Data excerpts:
####

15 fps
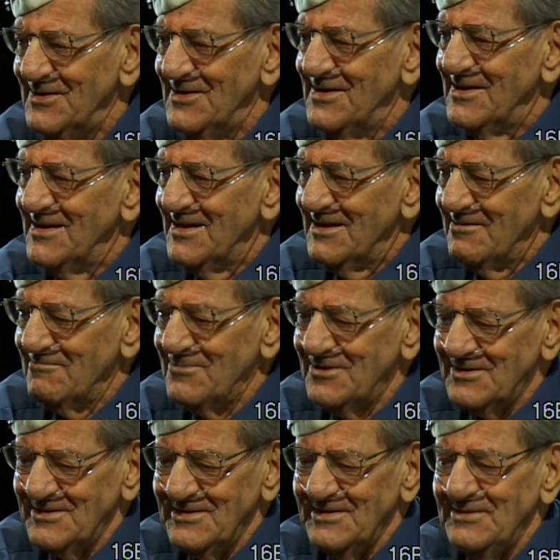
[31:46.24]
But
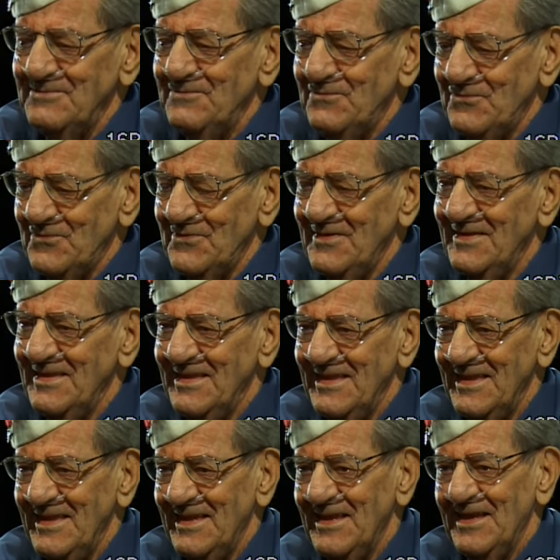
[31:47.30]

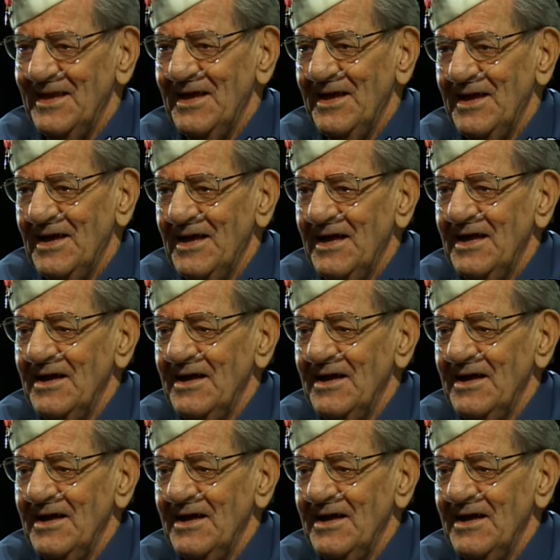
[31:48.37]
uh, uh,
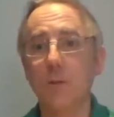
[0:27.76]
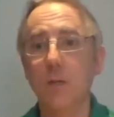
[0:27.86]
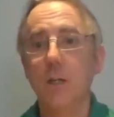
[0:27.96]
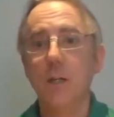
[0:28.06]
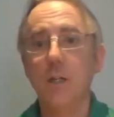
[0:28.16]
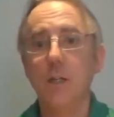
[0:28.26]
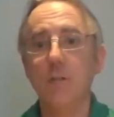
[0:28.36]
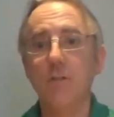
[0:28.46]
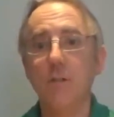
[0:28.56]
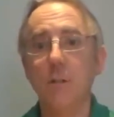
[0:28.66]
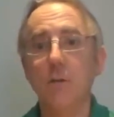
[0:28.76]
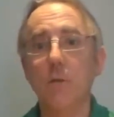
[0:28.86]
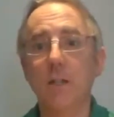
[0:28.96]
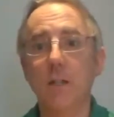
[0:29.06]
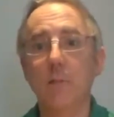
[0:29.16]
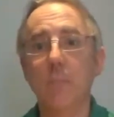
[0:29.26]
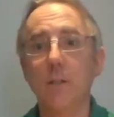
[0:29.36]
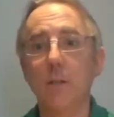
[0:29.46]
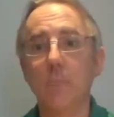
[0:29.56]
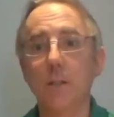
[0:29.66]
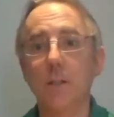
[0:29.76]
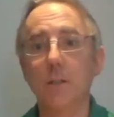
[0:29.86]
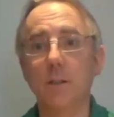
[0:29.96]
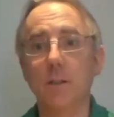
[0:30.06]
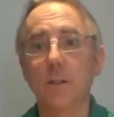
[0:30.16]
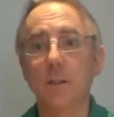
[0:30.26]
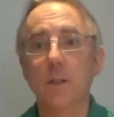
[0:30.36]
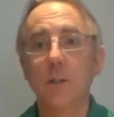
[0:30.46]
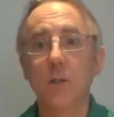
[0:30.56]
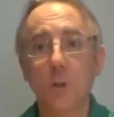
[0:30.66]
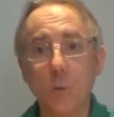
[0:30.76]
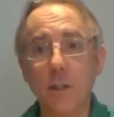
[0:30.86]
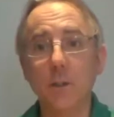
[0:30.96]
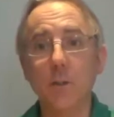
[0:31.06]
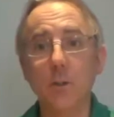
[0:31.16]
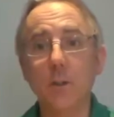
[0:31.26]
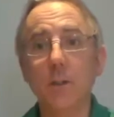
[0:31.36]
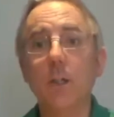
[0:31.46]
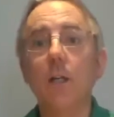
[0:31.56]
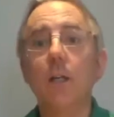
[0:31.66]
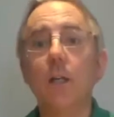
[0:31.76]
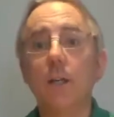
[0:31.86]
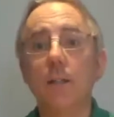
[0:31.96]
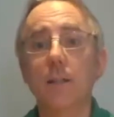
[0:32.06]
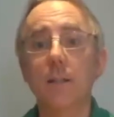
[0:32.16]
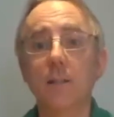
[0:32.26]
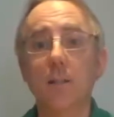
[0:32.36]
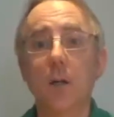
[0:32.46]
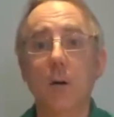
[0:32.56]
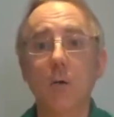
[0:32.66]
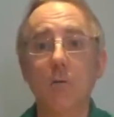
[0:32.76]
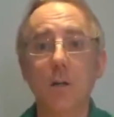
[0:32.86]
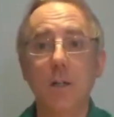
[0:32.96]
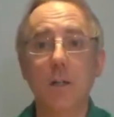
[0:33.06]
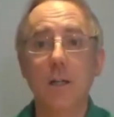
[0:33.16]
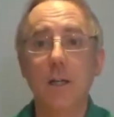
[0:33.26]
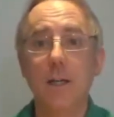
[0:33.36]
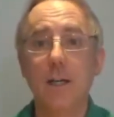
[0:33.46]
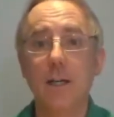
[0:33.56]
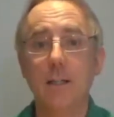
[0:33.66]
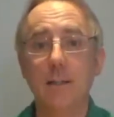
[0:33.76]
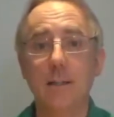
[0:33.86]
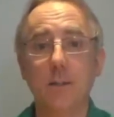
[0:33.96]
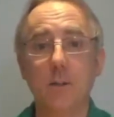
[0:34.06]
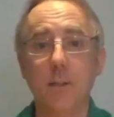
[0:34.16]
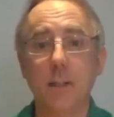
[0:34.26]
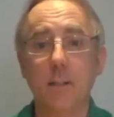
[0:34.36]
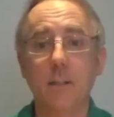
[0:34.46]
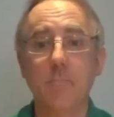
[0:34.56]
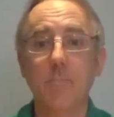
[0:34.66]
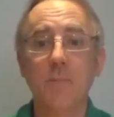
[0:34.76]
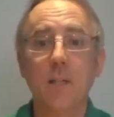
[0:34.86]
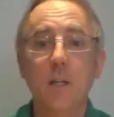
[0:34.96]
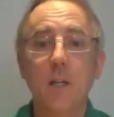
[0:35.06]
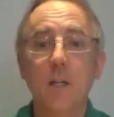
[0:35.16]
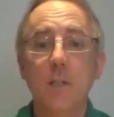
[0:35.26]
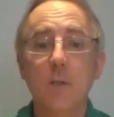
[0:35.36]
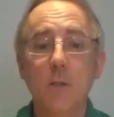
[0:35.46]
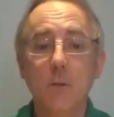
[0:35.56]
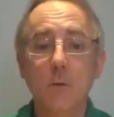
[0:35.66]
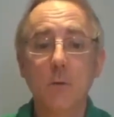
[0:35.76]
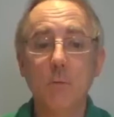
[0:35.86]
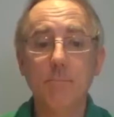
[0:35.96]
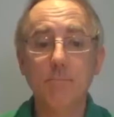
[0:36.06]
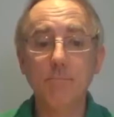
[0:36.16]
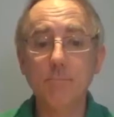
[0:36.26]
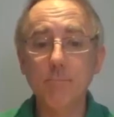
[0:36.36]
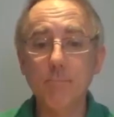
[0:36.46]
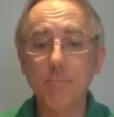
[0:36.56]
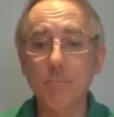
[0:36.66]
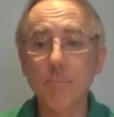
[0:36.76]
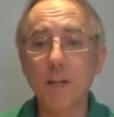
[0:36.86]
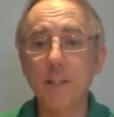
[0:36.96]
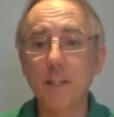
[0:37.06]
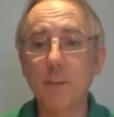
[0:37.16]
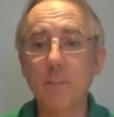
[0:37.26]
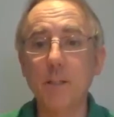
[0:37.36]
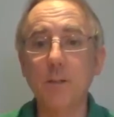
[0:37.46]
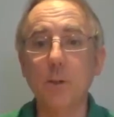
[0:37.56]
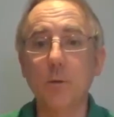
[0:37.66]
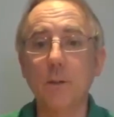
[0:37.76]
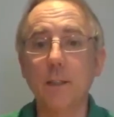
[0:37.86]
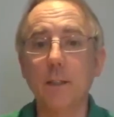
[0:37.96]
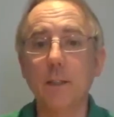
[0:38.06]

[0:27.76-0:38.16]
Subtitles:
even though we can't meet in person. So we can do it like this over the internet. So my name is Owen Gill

####

__Task requirements__: Leave out every picture and copy the rest of the records exactly.

__Reply__:
15 fps
[31:46.24]
But
[31:47.30]

[31:48.37]
uh, uh,
[0:27.76]
[0:27.86]
[0:27.96]
[0:28.06]
[0:28.16]
[0:28.26]
[0:28.36]
[0:28.46]
[0:28.56]
[0:28.66]
[0:28.76]
[0:28.86]
[0:28.96]
[0:29.06]
[0:29.16]
[0:29.26]
[0:29.36]
[0:29.46]
[0:29.56]
[0:29.66]
[0:29.76]
[0:29.86]
[0:29.96]
[0:30.06]
[0:30.16]
[0:30.26]
[0:30.36]
[0:30.46]
[0:30.56]
[0:30.66]
[0:30.76]
[0:30.86]
[0:30.96]
[0:31.06]
[0:31.16]
[0:31.26]
[0:31.36]
[0:31.46]
[0:31.56]
[0:31.66]
[0:31.76]
[0:31.86]
[0:31.96]
[0:32.06]
[0:32.16]
[0:32.26]
[0:32.36]
[0:32.46]
[0:32.56]
[0:32.66]
[0:32.76]
[0:32.86]
[0:32.96]
[0:33.06]
[0:33.16]
[0:33.26]
[0:33.36]
[0:33.46]
[0:33.56]
[0:33.66]
[0:33.76]
[0:33.86]
[0:33.96]
[0:34.06]
[0:34.16]
[0:34.26]
[0:34.36]
[0:34.46]
[0:34.56]
[0:34.66]
[0:34.76]
[0:34.86]
[0:34.96]
[0:35.06]
[0:35.16]
[0:35.26]
[0:35.36]
[0:35.46]
[0:35.56]
[0:35.66]
[0:35.76]
[0:35.86]
[0:35.96]
[0:36.06]
[0:36.16]
[0:36.26]
[0:36.36]
[0:36.46]
[0:36.56]
[0:36.66]
[0:36.76]
[0:36.86]
[0:36.96]
[0:37.06]
[0:37.16]
[0:37.26]
[0:37.36]
[0:37.46]
[0:37.56]
[0:37.66]
[0:37.76]
[0:37.86]
[0:37.96]
[0:38.06]

[0:27.76-0:38.16]
Subtitles:
even though we can't meet in person. So we can do it like this over the internet. So my name is Owen Gill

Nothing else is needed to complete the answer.